One quarterback just hijacked the entire 2026 NFL Draft conversation in a freezing, windy Mobile showdown. Garrett Nussmeier, still rehabbing from an injury-ravaged season, turned the Senior Bowl into his personal redemption stage—and scouts are losing their minds.
The Comeback Kid Steals MVP in Brutal Trench War
American Team 17, National Team 9. Ugly scoreline, electric implications. LSU’s Garrett Nussmeier opened the game with back-to-back touchdown drives, scrambled for a score himself, and hit Notre Dame’s Malachi Fields for the two-point dagger. He finished 5-of-8 for 57 yards in limited action—but the drops by his tight ends (including an INT on a Wyoming TE gift) only made his poise look better.
Nussmeier told NFL Network he’s “getting better every day.” Translation: the guy who was written off months ago just announced he’s very much in the 2026 QB conversation.
Running Backs Refuse to Stay Buried
While QBs grabbed headlines, the American backfield delivered the real gut punches.
- Kaelon Black (Indiana): 45 yards on eight carries, violent between-the-tackles runs after an uneven practice week.
- Jaydn Ott (Oklahoma): 42 yards and a TD—more than he managed in almost every game last season after transferring from Cal. The former 1,300-yard star reminded everyone why he was once a top recruit.
- J’Mari Taylor (Virginia) and Mike Washington Jr. (Arkansas) added 41 and 26 yards respectively, turning a sleepy game into a highlight reel for overlooked backs.

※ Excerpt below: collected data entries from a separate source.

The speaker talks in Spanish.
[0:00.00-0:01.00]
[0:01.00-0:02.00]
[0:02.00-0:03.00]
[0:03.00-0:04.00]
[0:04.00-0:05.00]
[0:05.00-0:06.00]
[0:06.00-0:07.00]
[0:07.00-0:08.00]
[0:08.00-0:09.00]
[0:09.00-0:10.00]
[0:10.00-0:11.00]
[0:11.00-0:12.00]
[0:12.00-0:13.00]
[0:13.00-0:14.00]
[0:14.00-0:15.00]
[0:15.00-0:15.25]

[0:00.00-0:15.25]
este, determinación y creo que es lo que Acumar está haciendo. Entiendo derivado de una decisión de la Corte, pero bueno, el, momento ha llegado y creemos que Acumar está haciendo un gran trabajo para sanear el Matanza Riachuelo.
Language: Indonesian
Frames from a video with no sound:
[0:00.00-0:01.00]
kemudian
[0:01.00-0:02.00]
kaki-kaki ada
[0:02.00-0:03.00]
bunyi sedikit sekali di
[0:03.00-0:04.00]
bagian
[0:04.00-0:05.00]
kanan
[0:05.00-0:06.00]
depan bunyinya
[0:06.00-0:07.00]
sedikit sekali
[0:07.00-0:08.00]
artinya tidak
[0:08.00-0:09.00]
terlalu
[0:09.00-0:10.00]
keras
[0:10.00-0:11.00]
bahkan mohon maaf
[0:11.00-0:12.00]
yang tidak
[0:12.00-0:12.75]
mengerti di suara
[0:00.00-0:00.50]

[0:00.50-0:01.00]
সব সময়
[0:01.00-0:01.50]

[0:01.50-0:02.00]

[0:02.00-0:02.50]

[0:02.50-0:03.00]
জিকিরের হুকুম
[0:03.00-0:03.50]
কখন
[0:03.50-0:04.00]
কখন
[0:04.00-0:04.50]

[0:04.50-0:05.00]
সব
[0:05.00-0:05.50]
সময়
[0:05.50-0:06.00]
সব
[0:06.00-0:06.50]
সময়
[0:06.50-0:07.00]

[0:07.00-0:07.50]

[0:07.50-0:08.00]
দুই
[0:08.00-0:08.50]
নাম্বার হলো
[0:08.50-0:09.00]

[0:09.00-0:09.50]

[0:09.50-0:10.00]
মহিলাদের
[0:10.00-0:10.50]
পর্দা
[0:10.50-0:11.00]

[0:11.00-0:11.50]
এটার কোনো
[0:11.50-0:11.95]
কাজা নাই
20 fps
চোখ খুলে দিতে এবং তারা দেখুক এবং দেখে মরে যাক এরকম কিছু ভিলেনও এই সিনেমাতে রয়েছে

Hot take: Ott’s performance just resurrected a draft stock that looked dead on arrival.
Defensive Hounds Feast in Low-Scoring Slugfest
Under 500 total yards meant one thing: defenders ate.
- Zion Young (Missouri Edge): Defensive MVP with pressures, a fumble recovery, and constant disruption—cementing his case as a potential first-rounder.
- Bryce Boettcher (Oregon LB): 10 tackles (five more than anyone else), flying sideline to sideline all afternoon.
- Quintayvious Hutchins (Boston College Edge): Three TFLs totaling minus-12 yards.
- Nadame Tucker (Western Michigan): Two sacks, forced fumble, pure chaos.
- Rayshaun Benny (Michigan DT) and Ephesians Prysock (Washington CB) quietly dominated their matchups.
Bottom line: in a game that looked like a defensive struggle on paper, multiple prospects turned it into their personal highlight reel—and just rewrote their draft futures.
The 2026 class just got a lot more unpredictable. Who’s rising? Who’s falling? One cold afternoon in Mobile just changed everything.